Friday’s exhibition was a homecoming of sorts for eight former Big 12 players, many of whom played Big 12 tournament games at Sprint Center in the past. In addition to the return of former Jayhawks Chalmers, Cole Aldrich and Nick Collison, a trio of former Texas players suited up: Kevin Durant, Royal Ivey and Dexter Pittman, along with former Baylor guard Tweety Carter and former Oklahoma center Longar Longar.
For Ivey, being back in the area brought back memories of playing at Allen Fieldhouse.
“That was one of the toughest places to play,” Ivey said. “Their fans are great. It was loud. It was like a warehouse in there. There’s no place like it.”
Asked if he’d encountered anything similar during his six-year pro career, Ivey said: “No.

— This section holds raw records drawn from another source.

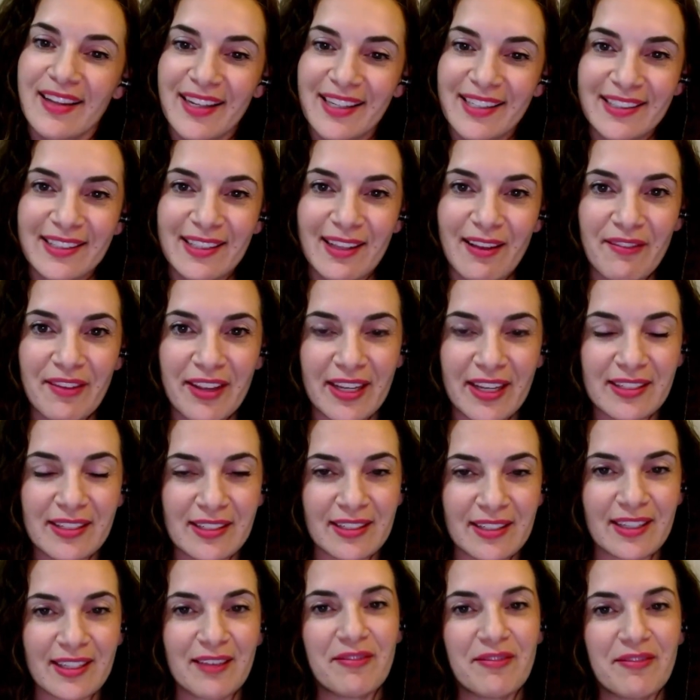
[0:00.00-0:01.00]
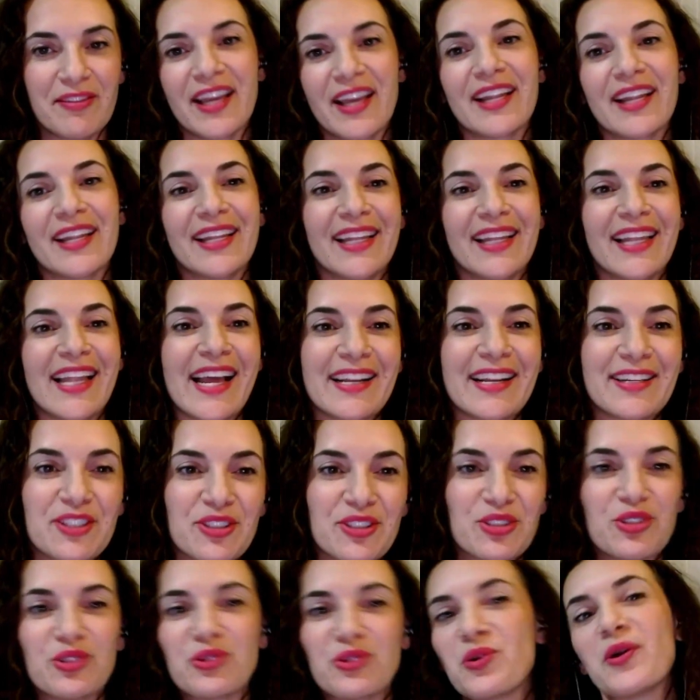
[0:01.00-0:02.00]
Love it. Love that
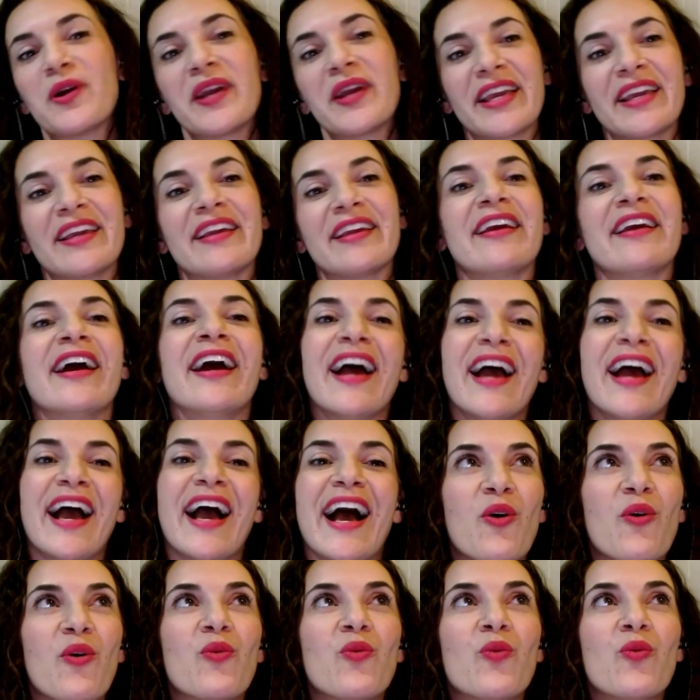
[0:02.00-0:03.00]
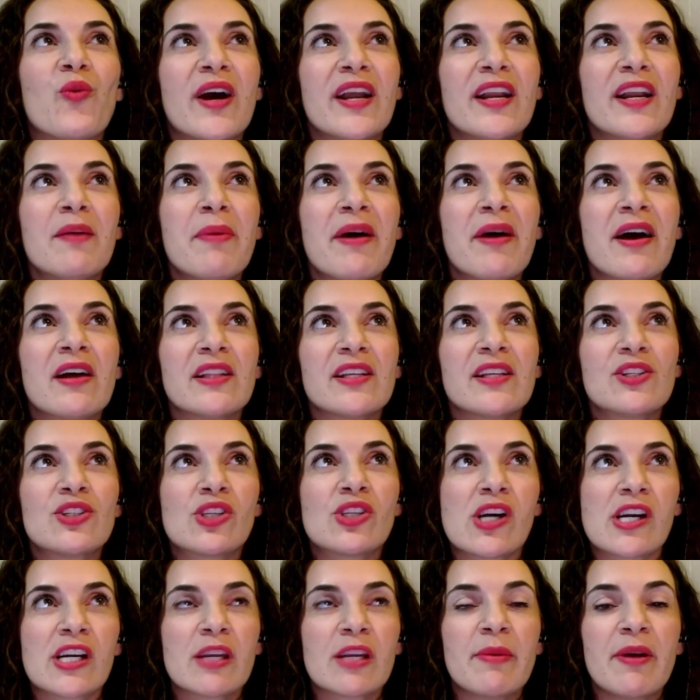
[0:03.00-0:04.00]
Latin joy. Let's
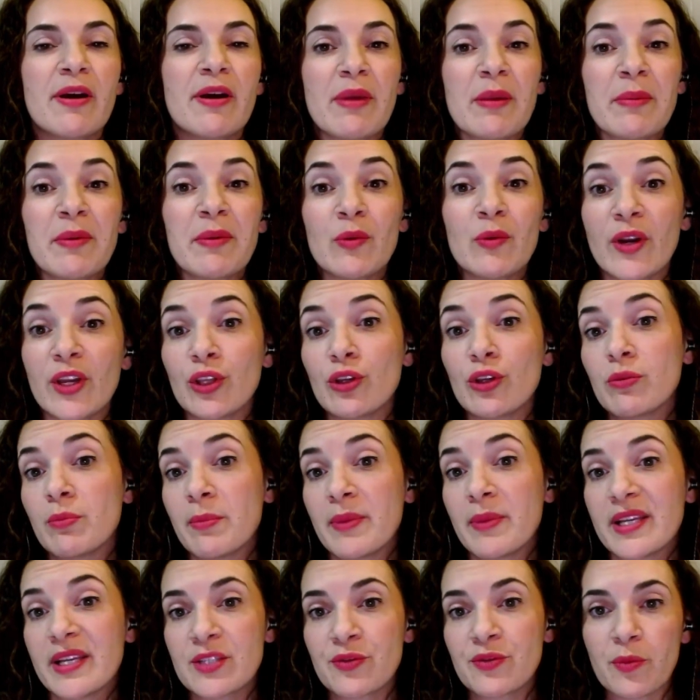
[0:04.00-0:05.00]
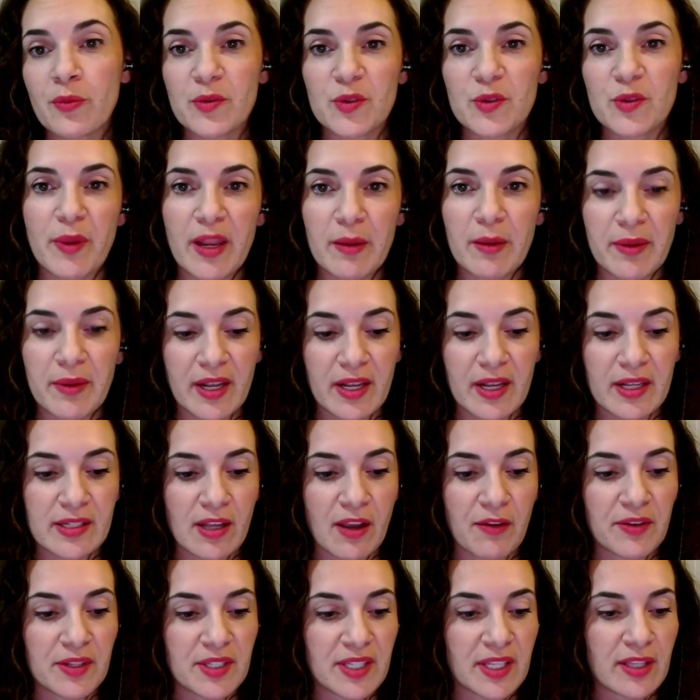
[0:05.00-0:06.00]
talk about maybe what you miss from Spain, because
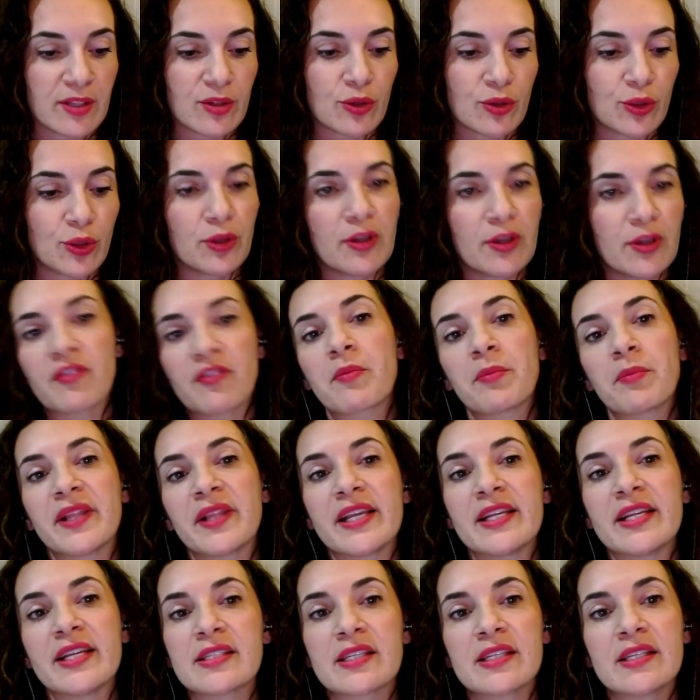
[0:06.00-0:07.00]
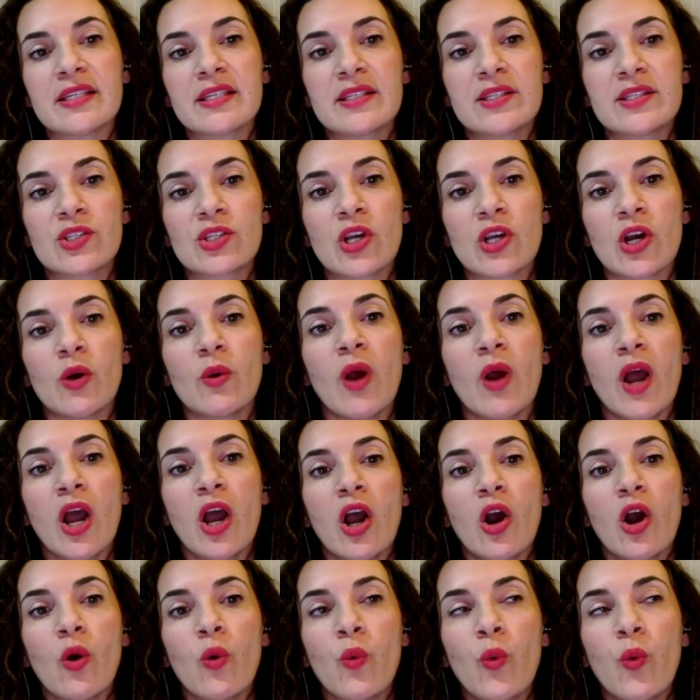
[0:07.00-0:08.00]
obviously these are two different places. So
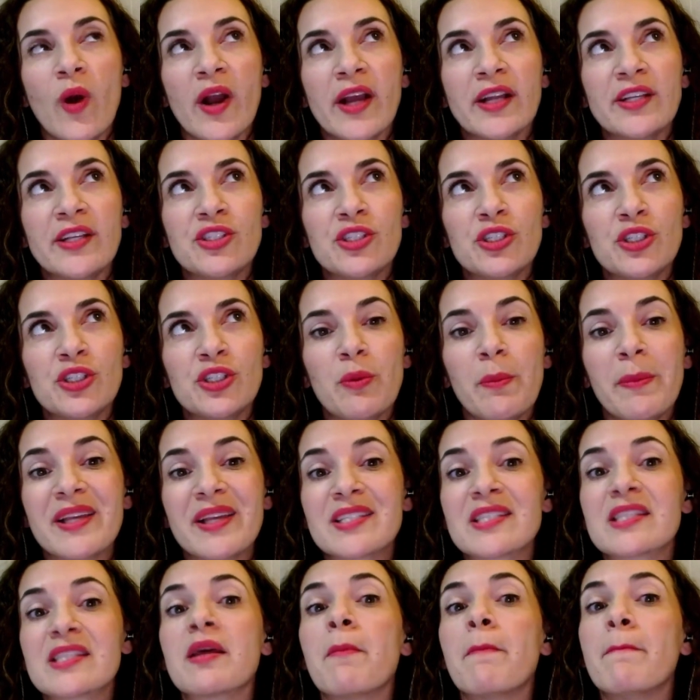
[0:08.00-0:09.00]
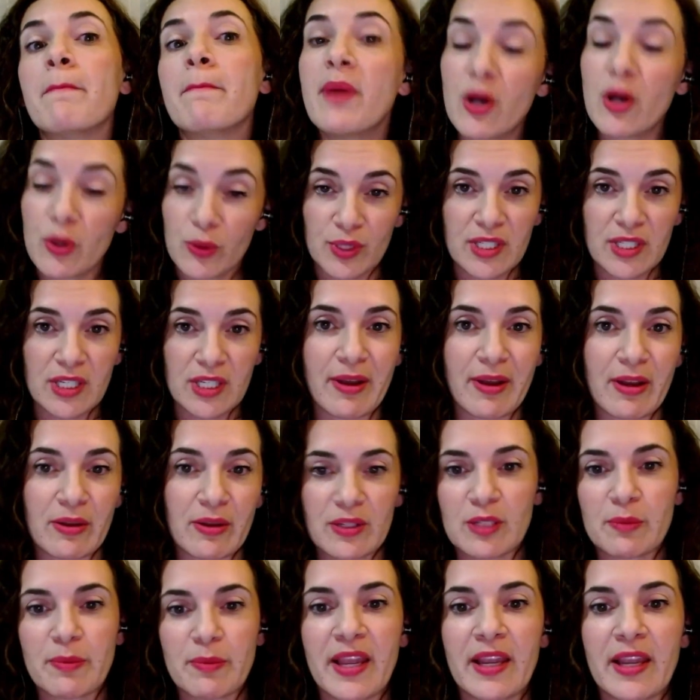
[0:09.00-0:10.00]
what do you miss the most
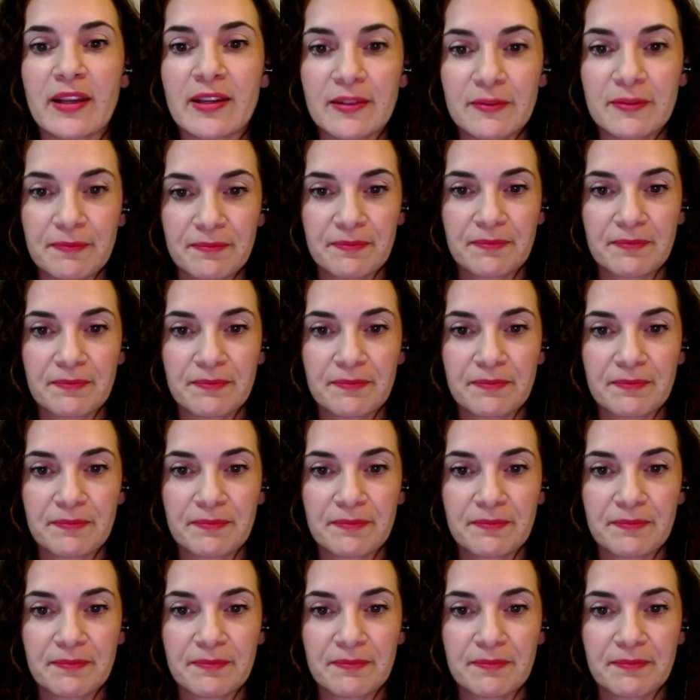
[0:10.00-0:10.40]
about Spain?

College basketball’s just a different game. Maybe the playoffs, but even that’s not the same.”
Still, the highlight of Friday’s exhibition for most local fans was the match-up between former Jayhawk teammates. Chalmers got the better end of the battle on the scoreboard, and Aldrich, who had two points, four rebounds and three blocks in 28 minutes, turned in the better individual performance.
“We just had a few words, just talking and whatnot,” Aldrich said of the exchange he had with Chalmers. “We love competing against each other. We competed together for one year when we won it (NCAA title in 2008), but we’ve become really good friends, and we just had a lot of fun out there.”